____ Dataset records

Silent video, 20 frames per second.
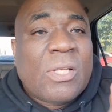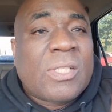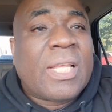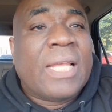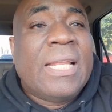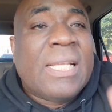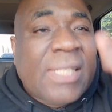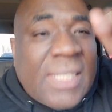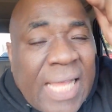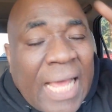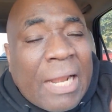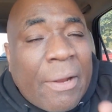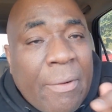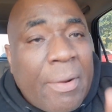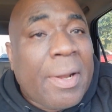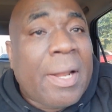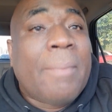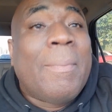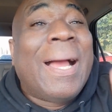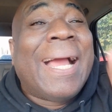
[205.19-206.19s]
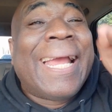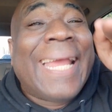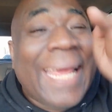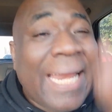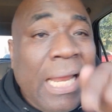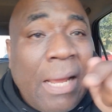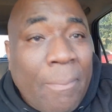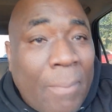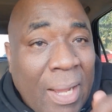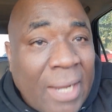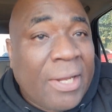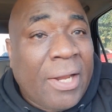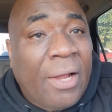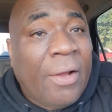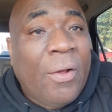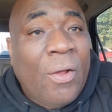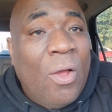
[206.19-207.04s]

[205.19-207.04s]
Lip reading: say the salary them and give them money,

________

▸ **Task goal**
Exact repetition of all the records is required, with the pictures excluded.

▸ **Written reply**
Silent video, 20 frames per second.
[205.19-206.19s]
[206.19-207.04s]

[205.19-207.04s]
Lip reading: say the salary them and give them money,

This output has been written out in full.